> SUPPLIED MATERIAL:
*** Begin section ***

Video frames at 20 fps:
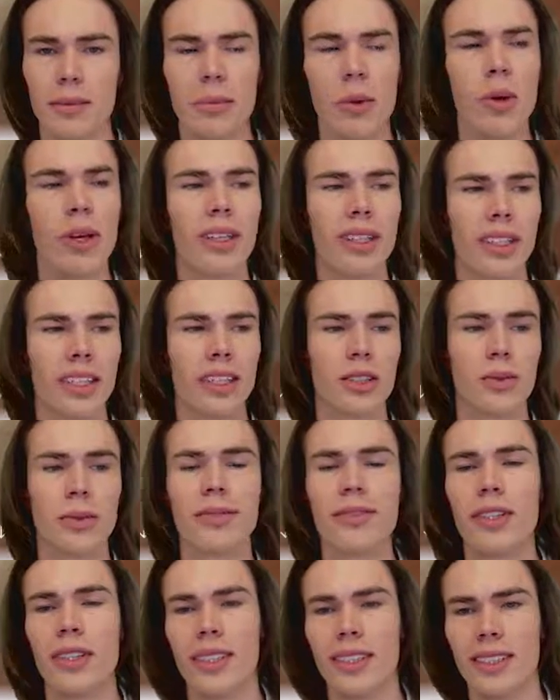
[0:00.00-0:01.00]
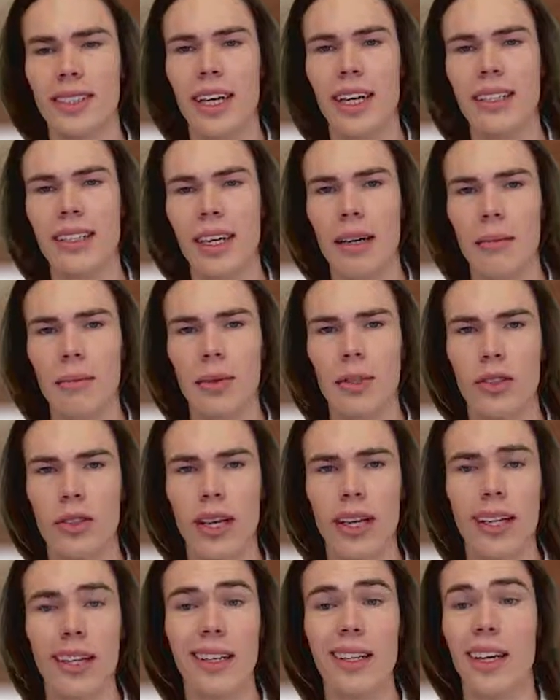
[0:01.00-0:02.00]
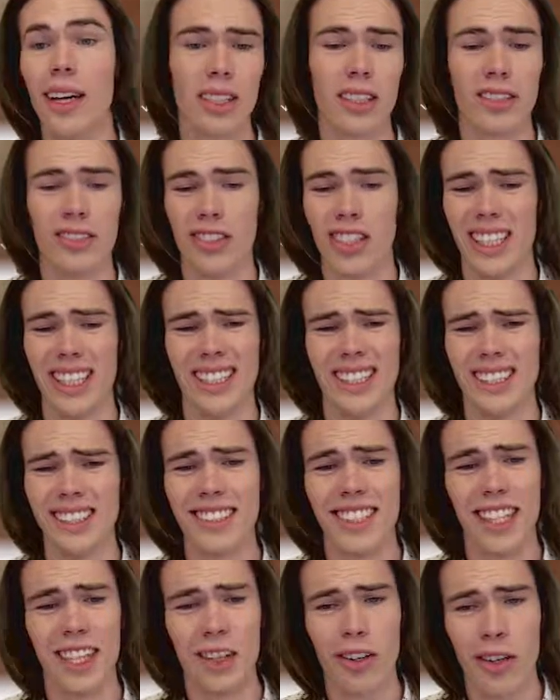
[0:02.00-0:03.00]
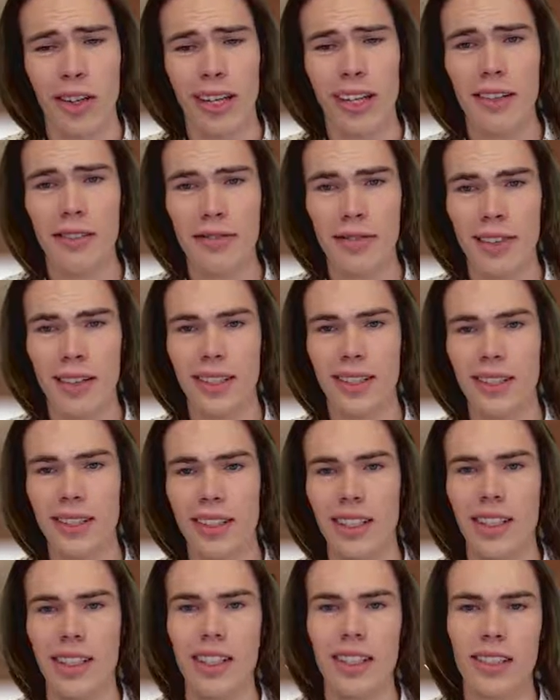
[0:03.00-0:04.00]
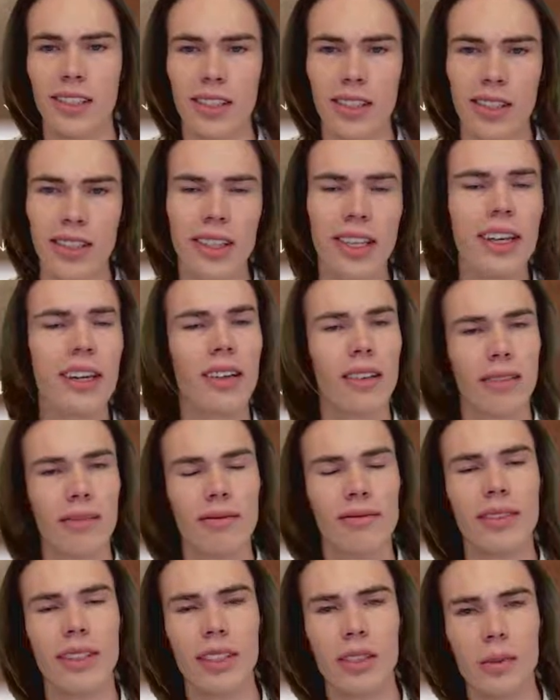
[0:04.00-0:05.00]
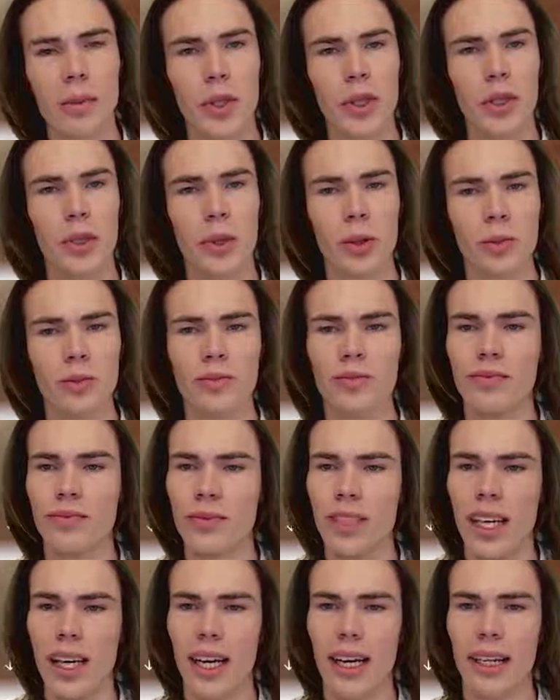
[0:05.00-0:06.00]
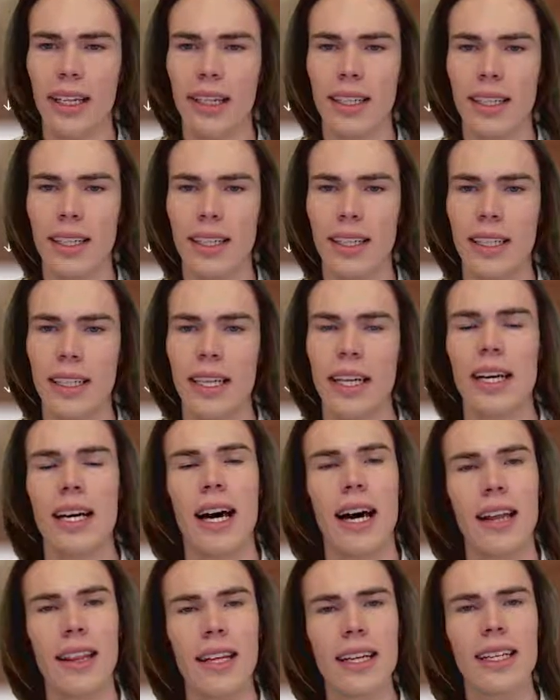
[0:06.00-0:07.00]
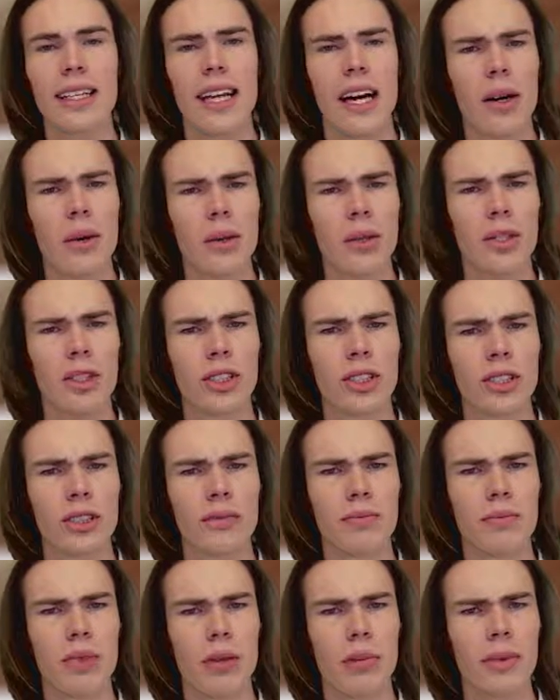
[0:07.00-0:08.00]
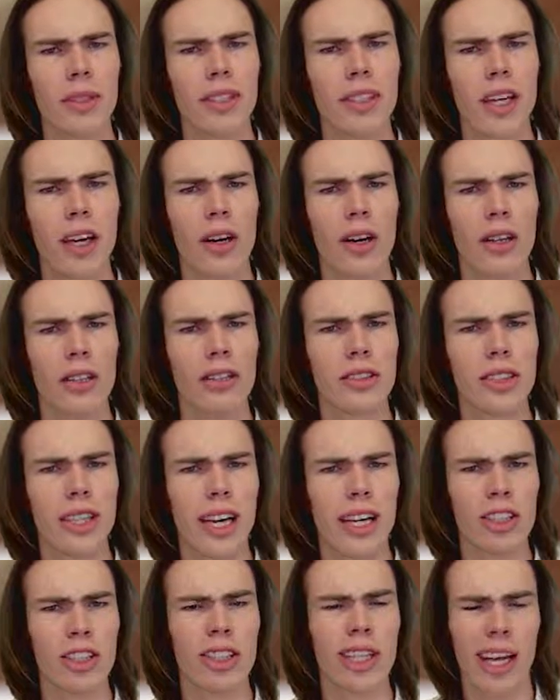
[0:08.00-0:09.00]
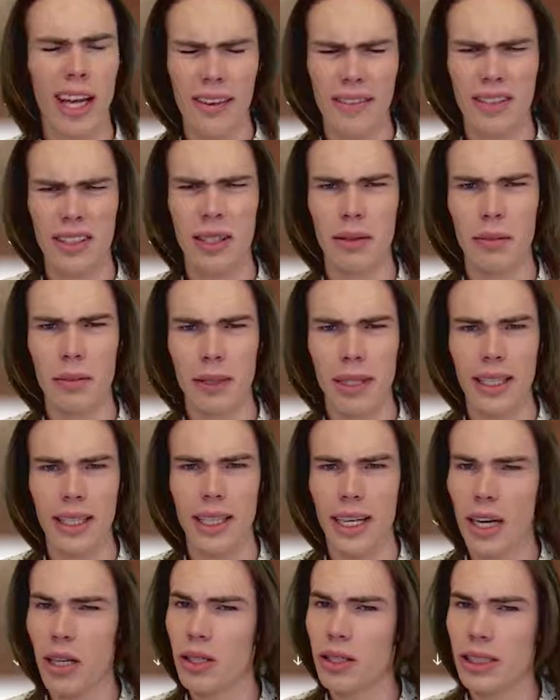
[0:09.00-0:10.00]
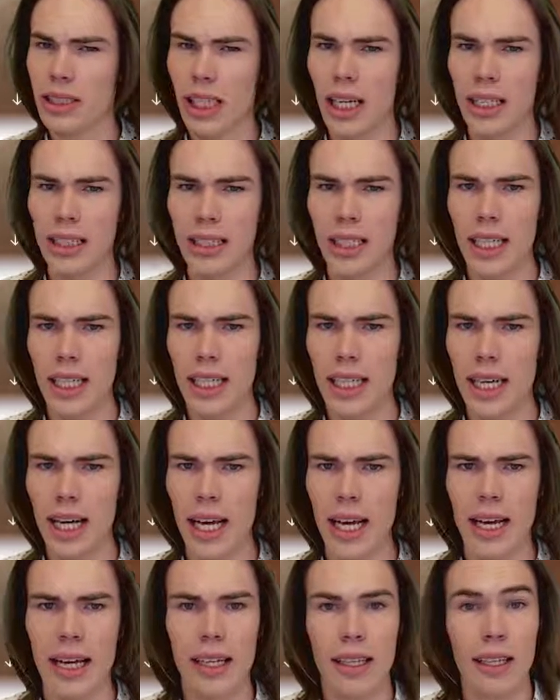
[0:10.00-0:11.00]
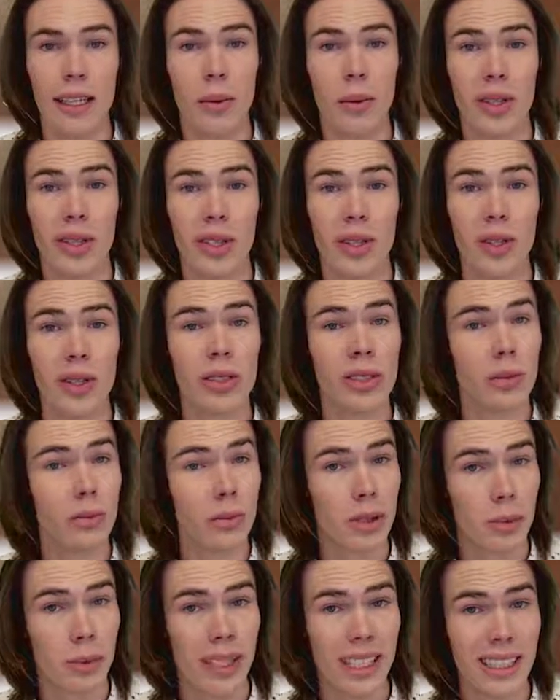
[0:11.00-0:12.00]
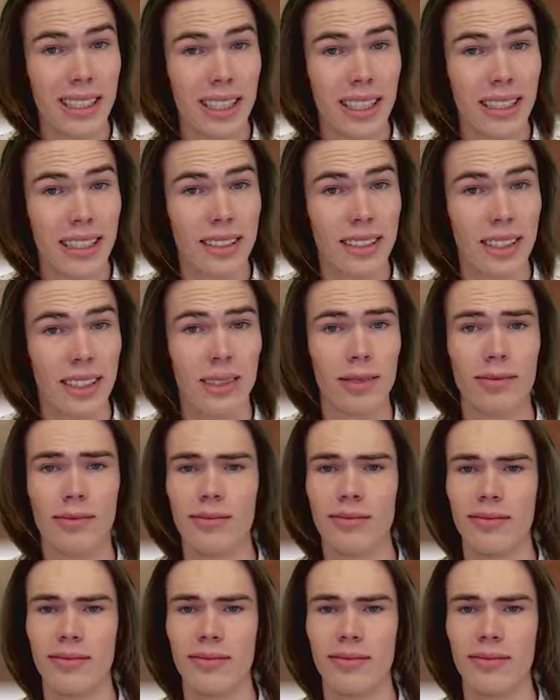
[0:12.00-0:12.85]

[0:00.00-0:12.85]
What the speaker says: Point is, we've got a site up and running. It really didn't take a lot of effort. So yeah, that was pretty cool. And I think now we should probably go on to actually FTPing our site in, and then we can do some speed testing.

*** End section ***

> TASK PROMPT: Apart from the images, please copy every line of the data exactly as written.

> EXERCISE SOLUTION:
Video frames at 20 fps:
[0:00.00-0:01.00]
[0:01.00-0:02.00]
[0:02.00-0:03.00]
[0:03.00-0:04.00]
[0:04.00-0:05.00]
[0:05.00-0:06.00]
[0:06.00-0:07.00]
[0:07.00-0:08.00]
[0:08.00-0:09.00]
[0:09.00-0:10.00]
[0:10.00-0:11.00]
[0:11.00-0:12.00]
[0:12.00-0:12.85]

[0:00.00-0:12.85]
What the speaker says: Point is, we've got a site up and running. It really didn't take a lot of effort. So yeah, that was pretty cool. And I think now we should probably go on to actually FTPing our site in, and then we can do some speed testing.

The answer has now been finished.